DIRECTIONS:
Make an exact copy of all the entries below, with the pictures left out.
*** EXERCISE INPUT Section Begins ***
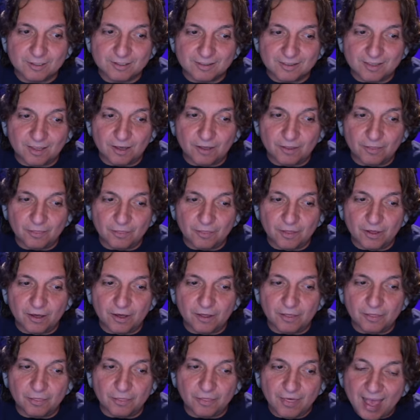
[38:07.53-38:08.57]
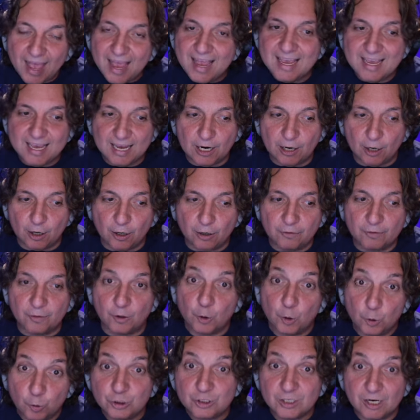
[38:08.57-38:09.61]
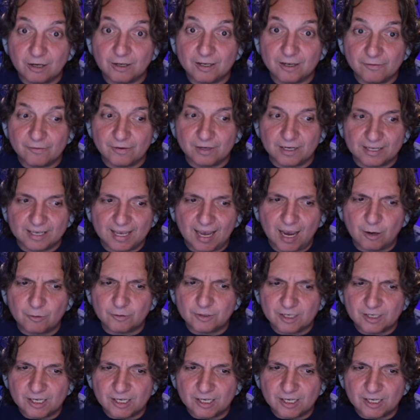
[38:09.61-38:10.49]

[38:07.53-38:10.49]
The, the they here, the who shall give an account,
*** EXERCISE INPUT Section Ends ***
ANSWER TO THE PROBLEM:
[38:07.53-38:08.57]
[38:08.57-38:09.61]
[38:09.61-38:10.49]

[38:07.53-38:10.49]
The, the they here, the who shall give an account,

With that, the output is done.